Dataset entries
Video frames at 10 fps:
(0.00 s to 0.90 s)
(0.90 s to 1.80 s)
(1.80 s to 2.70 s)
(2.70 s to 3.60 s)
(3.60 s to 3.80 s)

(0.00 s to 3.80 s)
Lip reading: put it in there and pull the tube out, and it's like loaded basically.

...

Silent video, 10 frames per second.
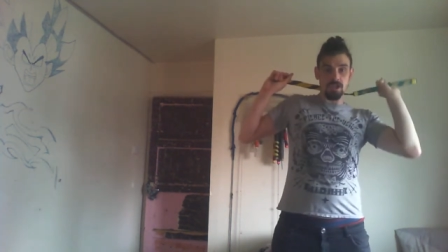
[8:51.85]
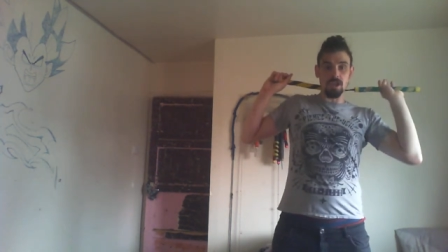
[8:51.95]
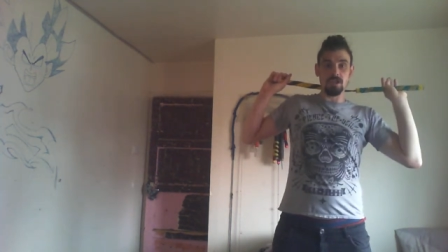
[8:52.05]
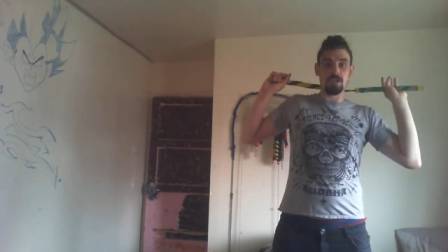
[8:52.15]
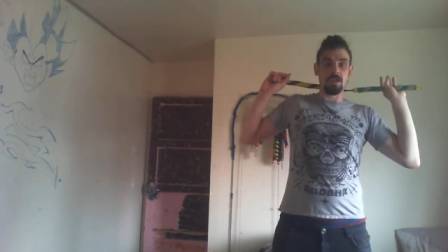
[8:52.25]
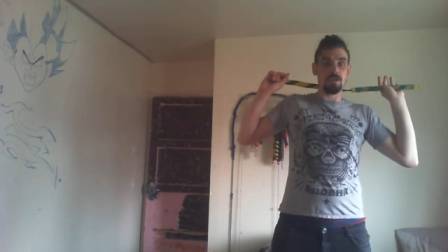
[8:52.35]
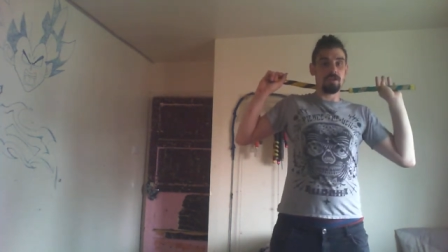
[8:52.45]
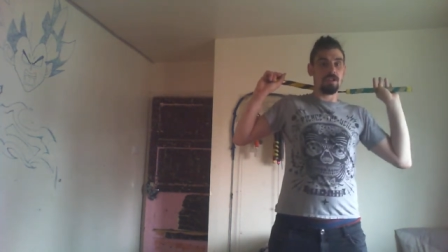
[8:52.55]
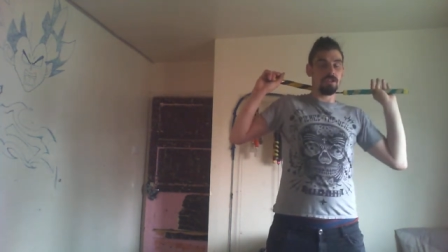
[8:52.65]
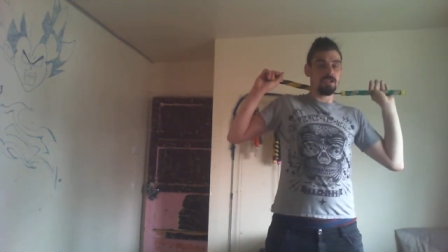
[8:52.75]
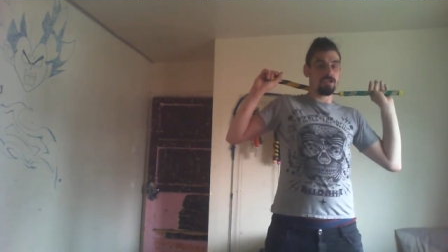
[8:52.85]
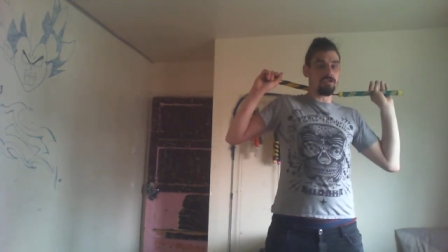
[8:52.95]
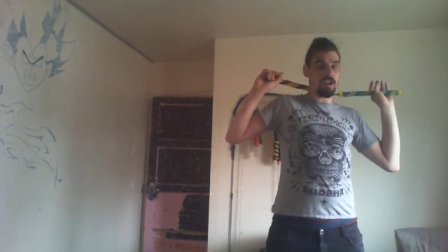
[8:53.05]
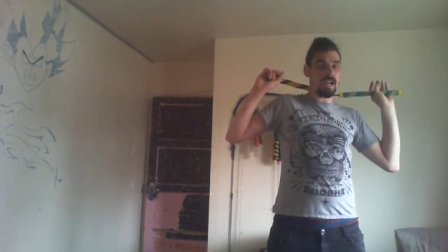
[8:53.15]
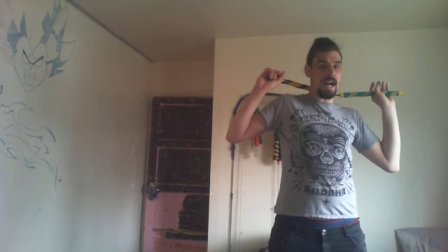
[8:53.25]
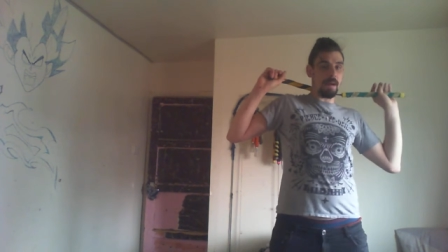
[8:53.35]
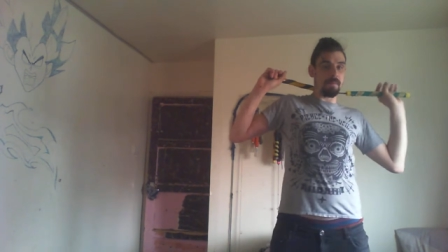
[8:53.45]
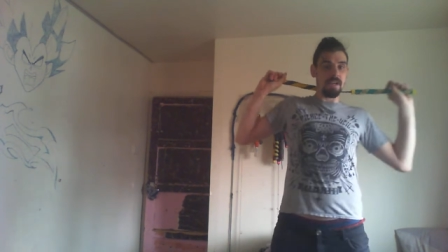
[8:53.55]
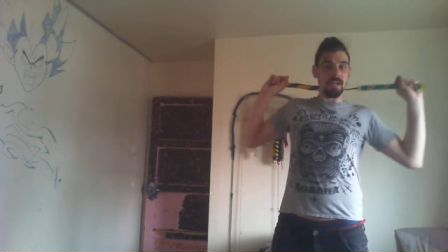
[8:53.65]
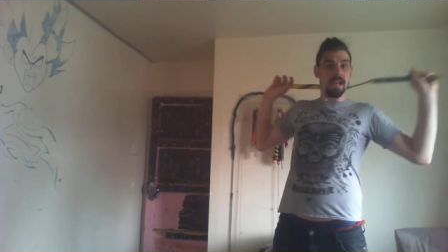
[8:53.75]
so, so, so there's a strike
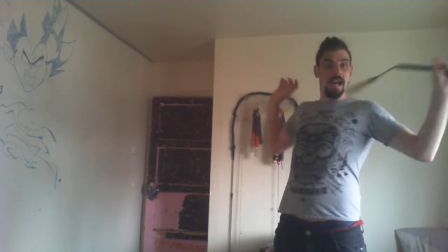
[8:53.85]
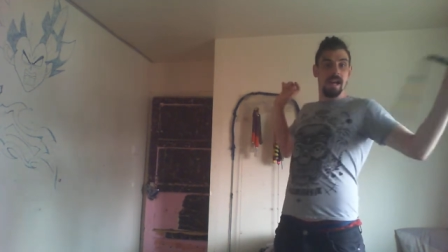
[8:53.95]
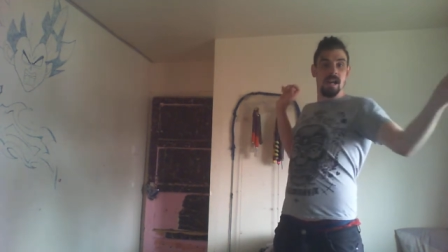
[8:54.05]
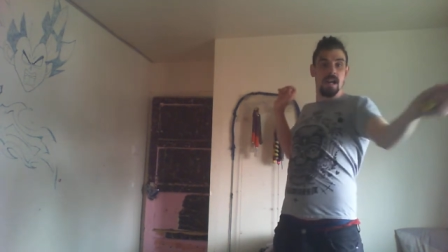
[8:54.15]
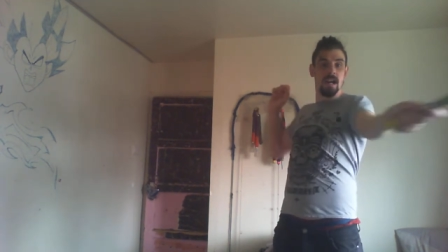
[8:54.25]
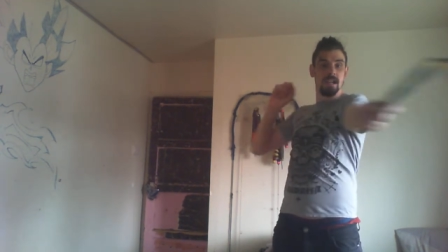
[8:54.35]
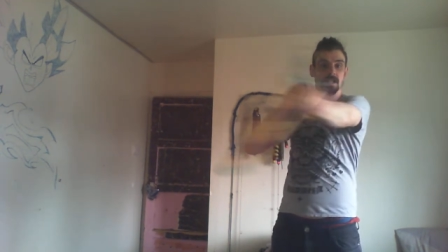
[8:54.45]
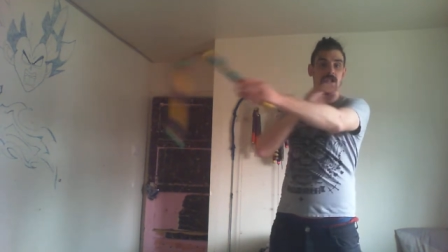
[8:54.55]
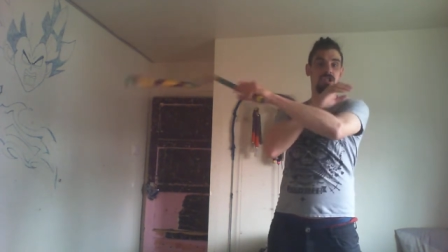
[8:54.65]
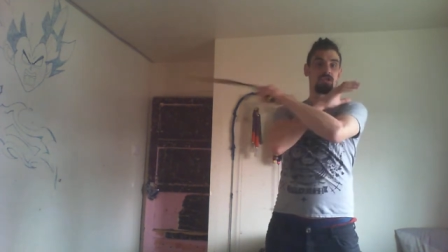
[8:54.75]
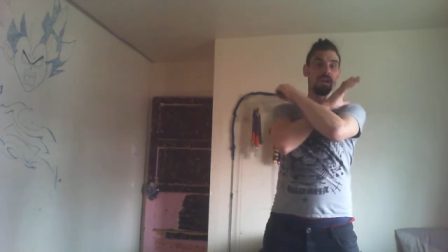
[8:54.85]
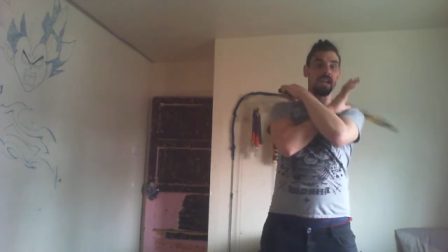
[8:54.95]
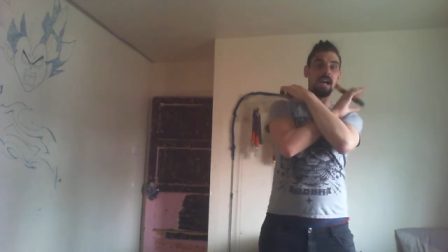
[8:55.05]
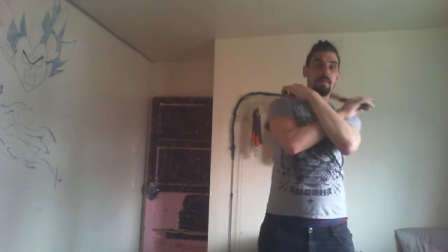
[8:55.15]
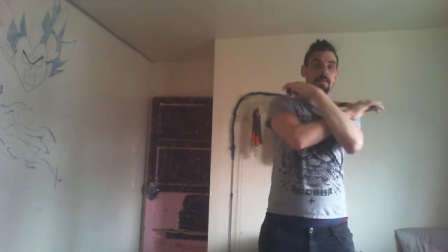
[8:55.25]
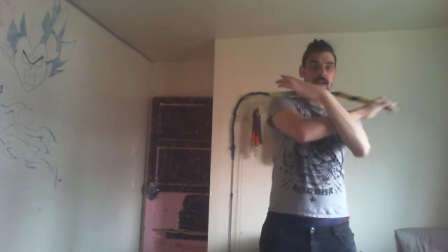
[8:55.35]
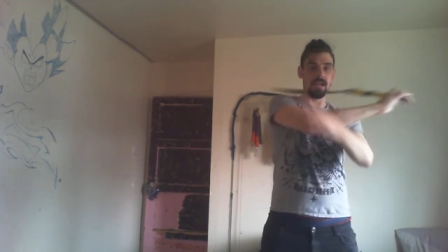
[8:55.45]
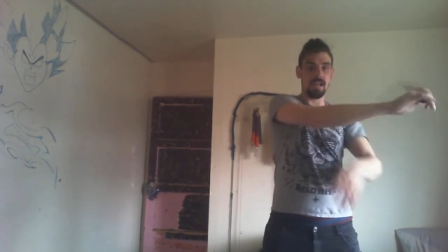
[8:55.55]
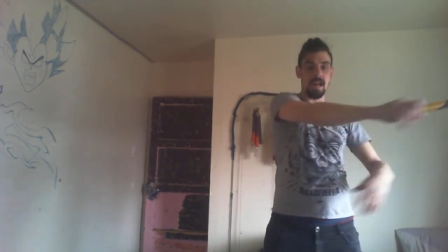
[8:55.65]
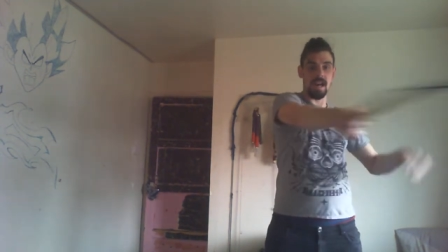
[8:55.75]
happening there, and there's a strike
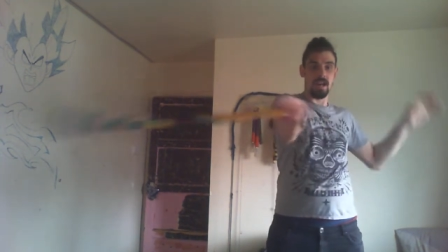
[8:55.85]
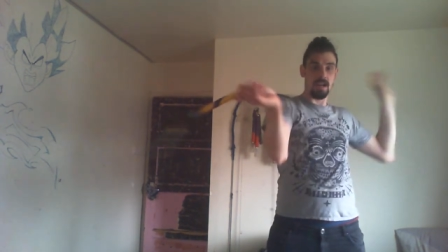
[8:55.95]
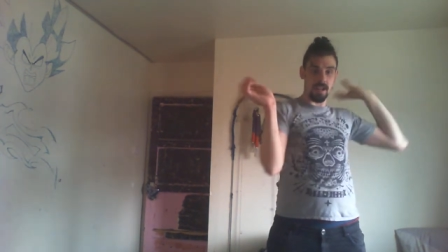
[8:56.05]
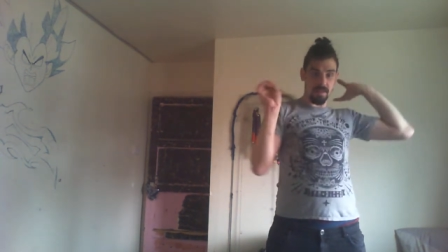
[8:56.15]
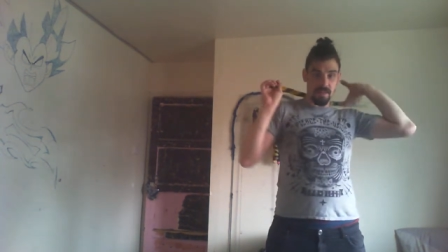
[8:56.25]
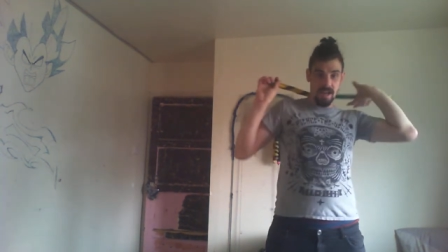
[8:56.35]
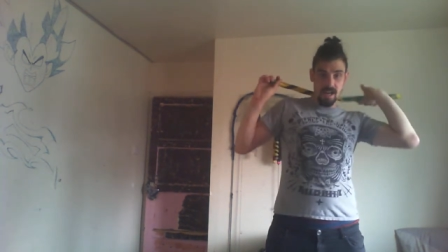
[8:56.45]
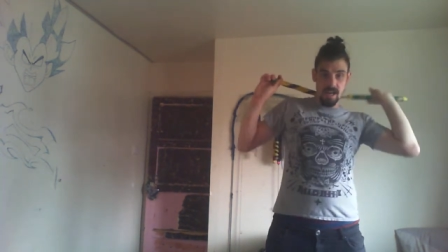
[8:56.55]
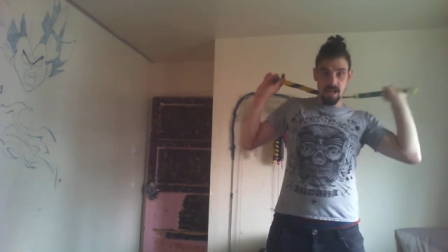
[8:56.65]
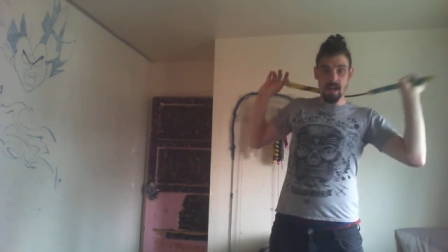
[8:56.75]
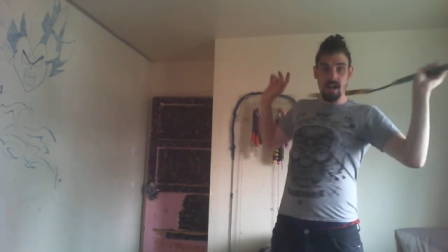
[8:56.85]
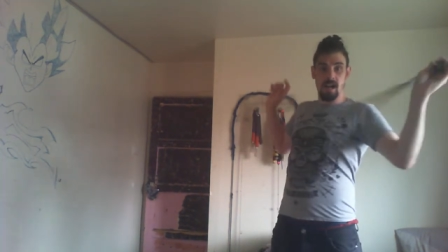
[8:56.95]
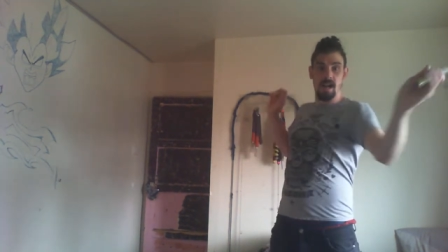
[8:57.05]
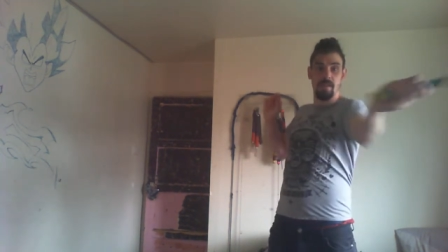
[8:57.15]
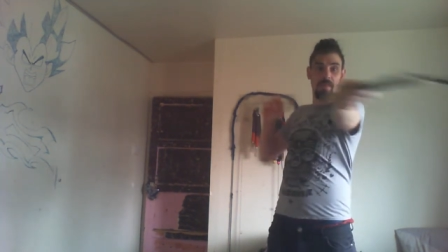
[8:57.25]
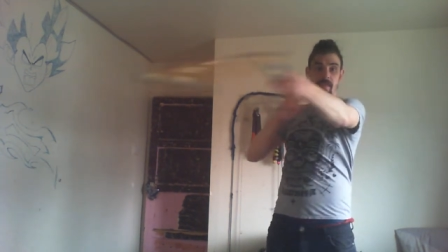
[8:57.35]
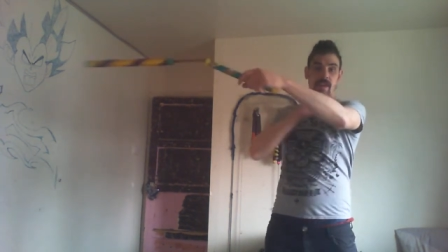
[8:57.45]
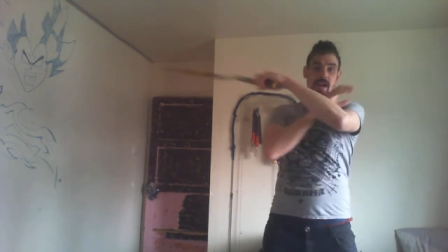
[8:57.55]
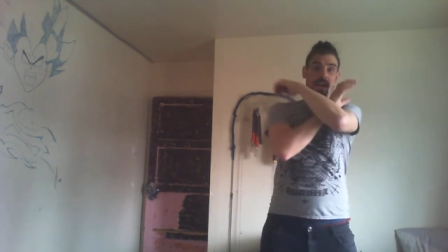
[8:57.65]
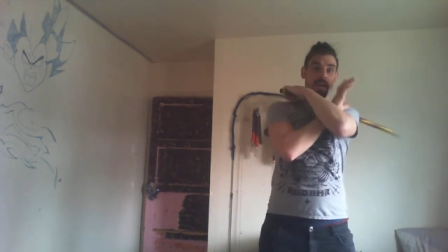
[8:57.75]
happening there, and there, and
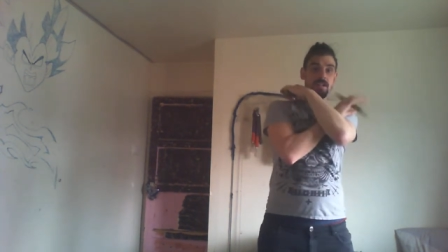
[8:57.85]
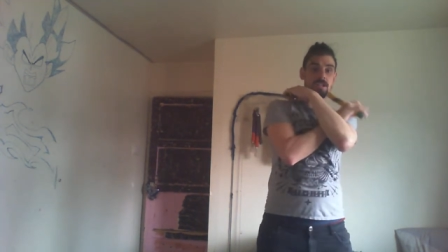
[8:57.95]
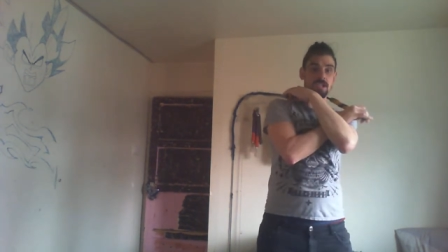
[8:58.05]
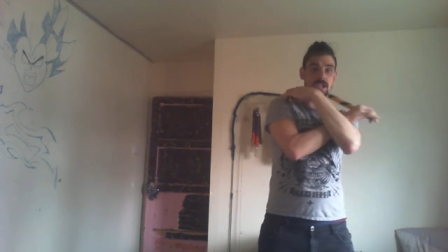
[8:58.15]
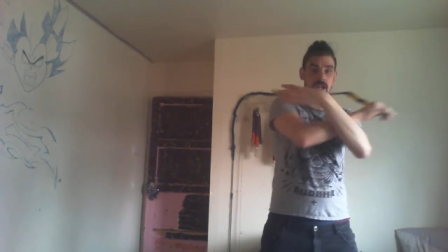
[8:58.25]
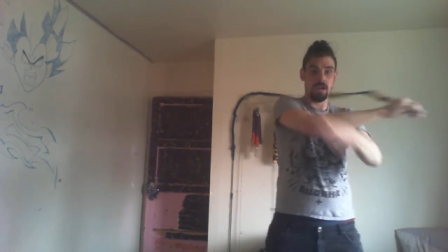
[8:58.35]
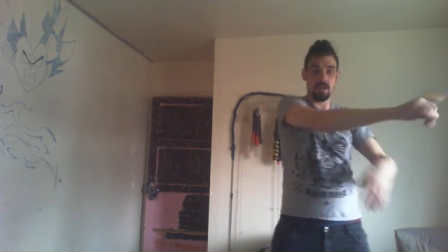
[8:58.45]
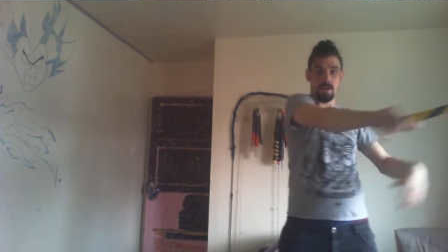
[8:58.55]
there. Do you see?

WORK INSTRUCTIONS. Could you retype exactly the lines above, starting at the line that contains "Video frames at" and ending at the line that contains "Lip reading: put", and nothing more?

TASK ANSWER.
Video frames at 10 fps:
(0.00 s to 0.90 s)
(0.90 s to 1.80 s)
(1.80 s to 2.70 s)
(2.70 s to 3.60 s)
(3.60 s to 3.80 s)

(0.00 s to 3.80 s)
Lip reading: put it in there and pull the tube out, and it's like loaded basically.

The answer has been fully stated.